╭─ Provided data

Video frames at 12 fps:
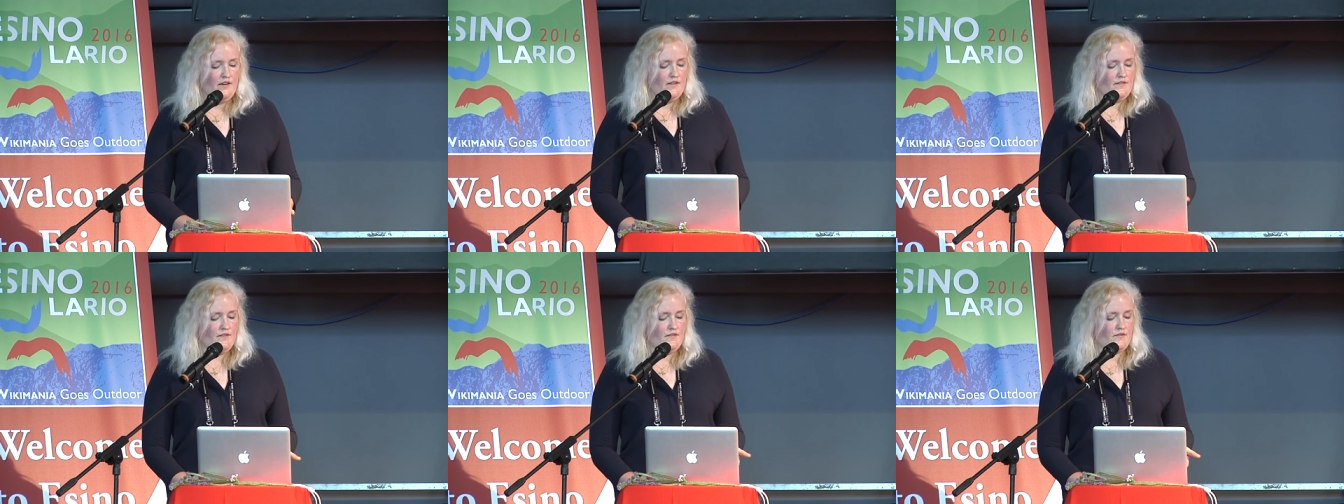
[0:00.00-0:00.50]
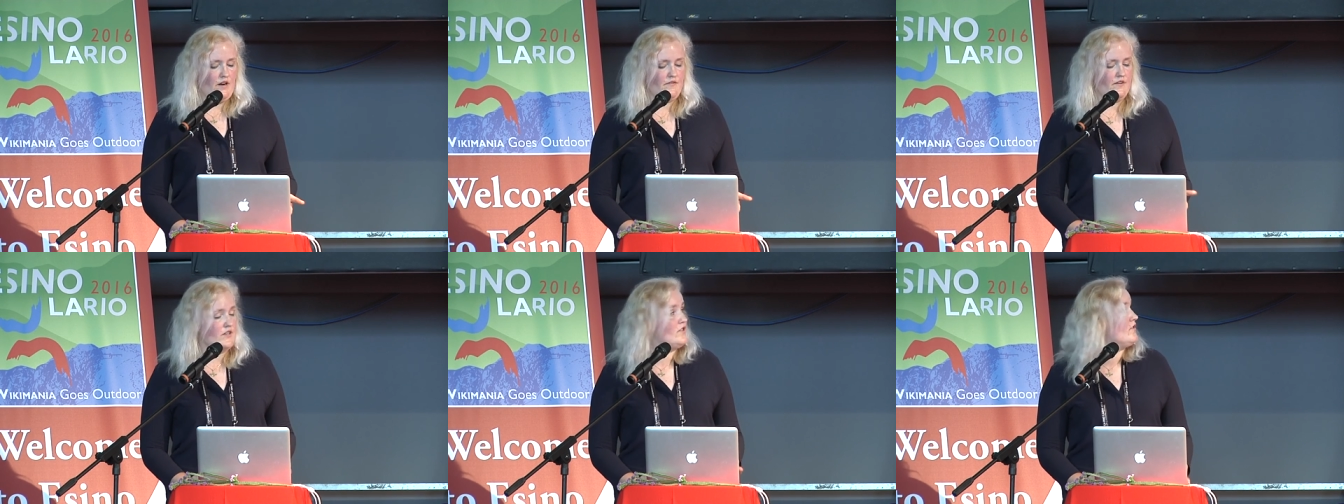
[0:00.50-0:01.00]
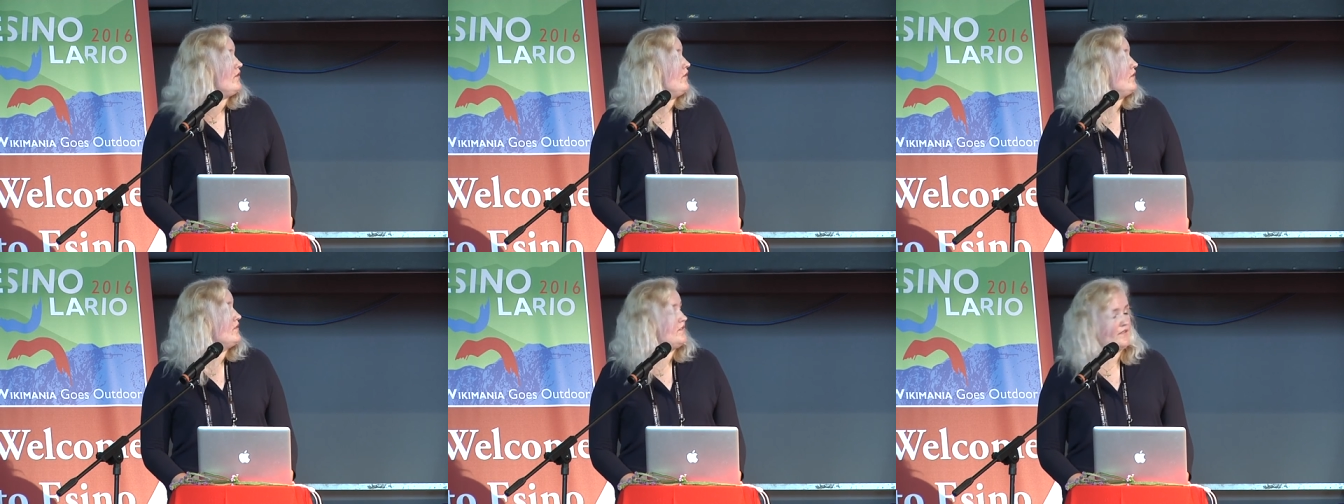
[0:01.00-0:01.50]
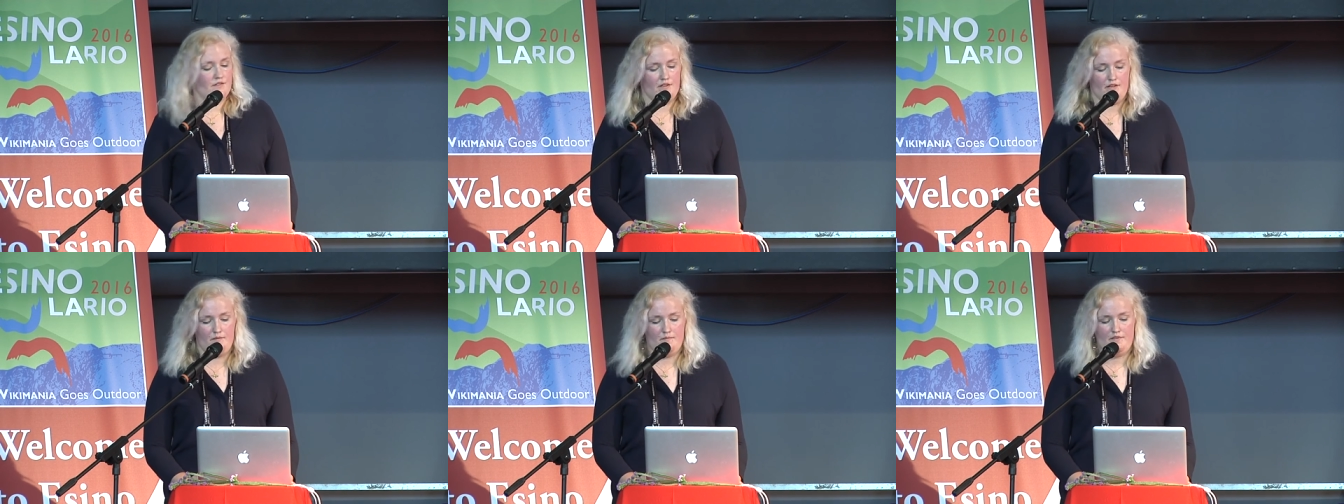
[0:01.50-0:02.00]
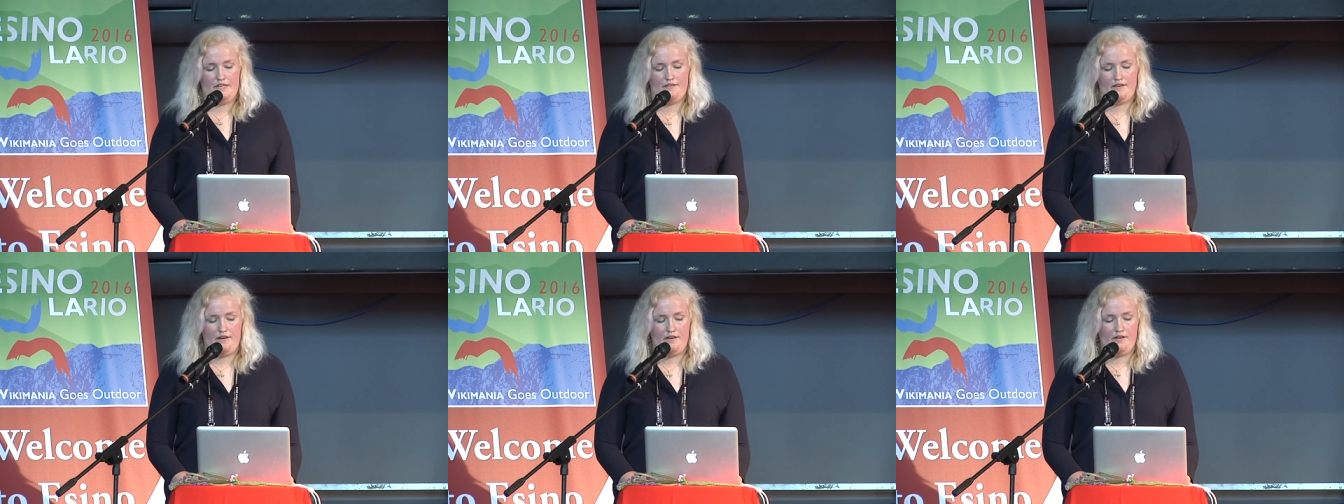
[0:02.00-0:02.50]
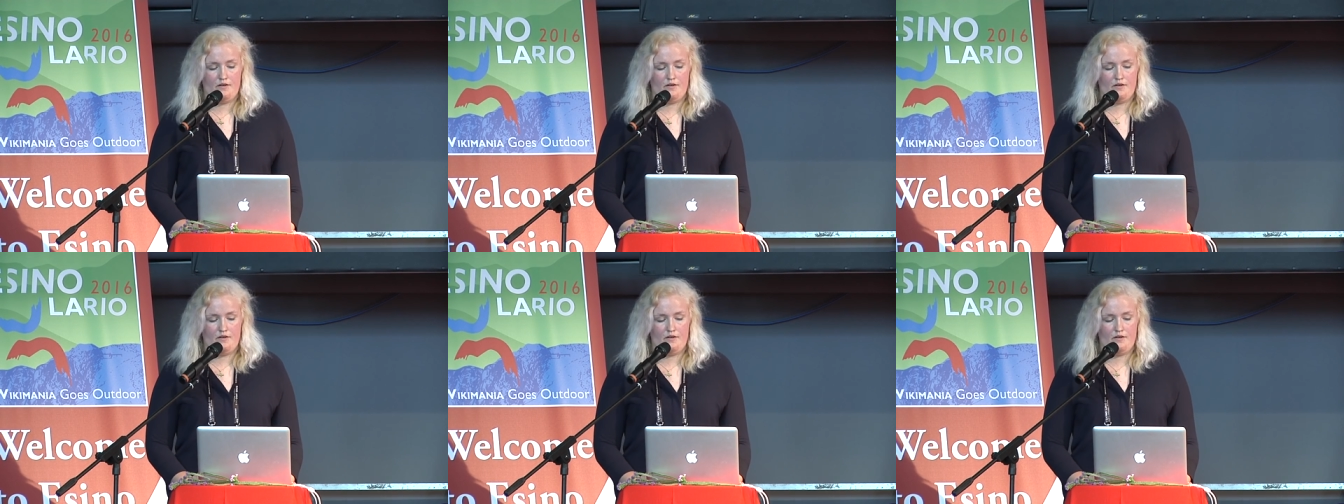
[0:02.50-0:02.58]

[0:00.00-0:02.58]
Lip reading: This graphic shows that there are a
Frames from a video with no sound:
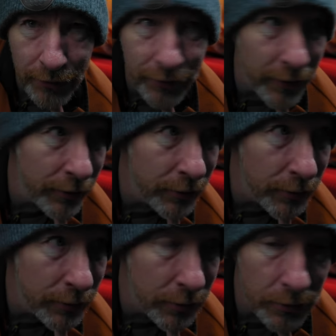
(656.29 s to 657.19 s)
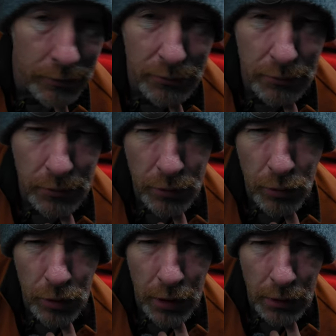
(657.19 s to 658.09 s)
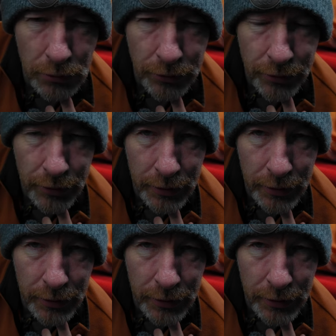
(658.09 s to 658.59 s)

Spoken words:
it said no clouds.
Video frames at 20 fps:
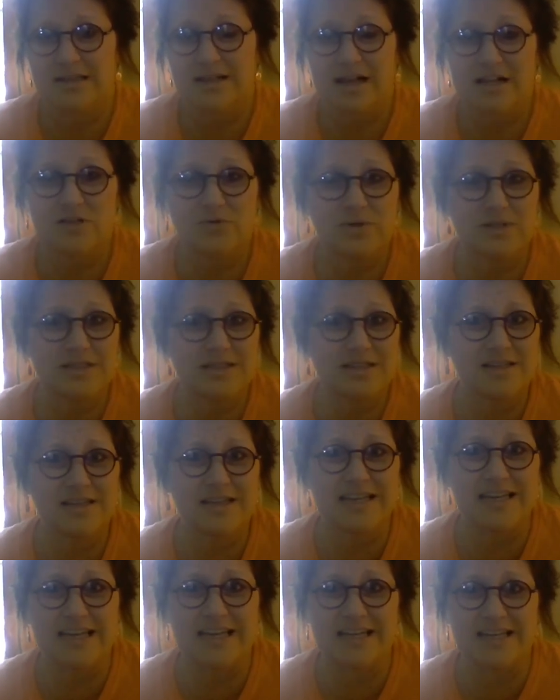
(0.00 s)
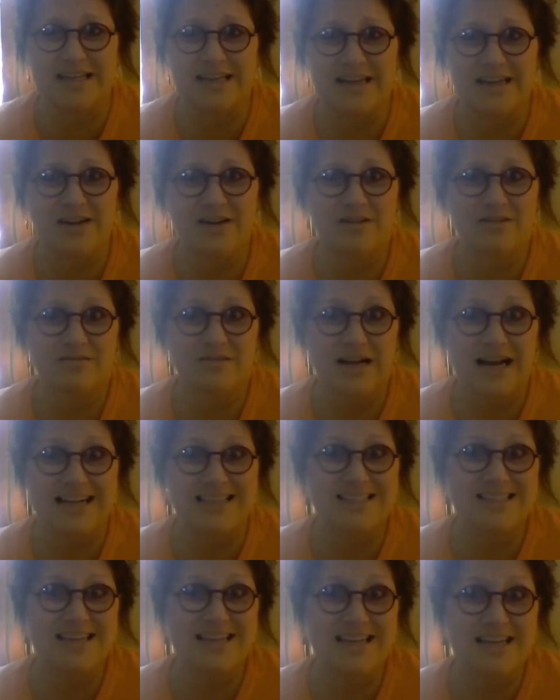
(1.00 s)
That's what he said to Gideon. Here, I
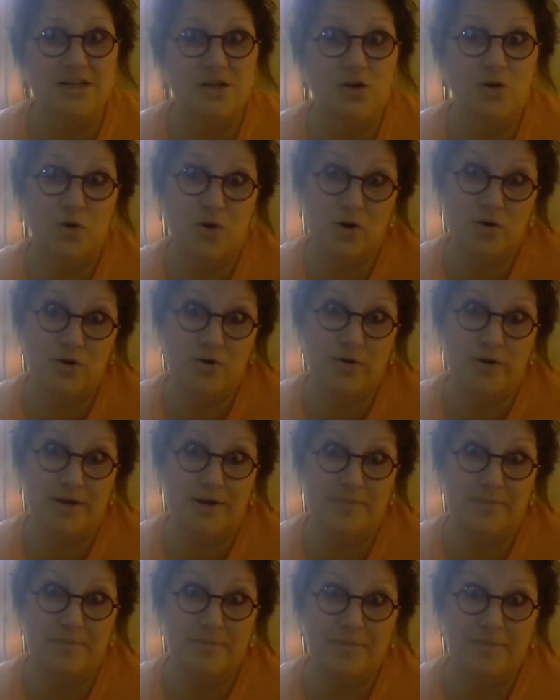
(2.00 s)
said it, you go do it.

╰─

**Exercise description:** The expected response is every entry above, repeated exactly, pictures removed.

**Task answer:**
Video frames at 12 fps:
[0:00.00-0:00.50]
[0:00.50-0:01.00]
[0:01.00-0:01.50]
[0:01.50-0:02.00]
[0:02.00-0:02.50]
[0:02.50-0:02.58]

[0:00.00-0:02.58]
Lip reading: This graphic shows that there are a
Frames from a video with no sound:
(656.29 s to 657.19 s)
(657.19 s to 658.09 s)
(658.09 s to 658.59 s)

Spoken words:
it said no clouds.
Video frames at 20 fps:
(0.00 s)
(1.00 s)
That's what he said to Gideon. Here, I
(2.00 s)
said it, you go do it.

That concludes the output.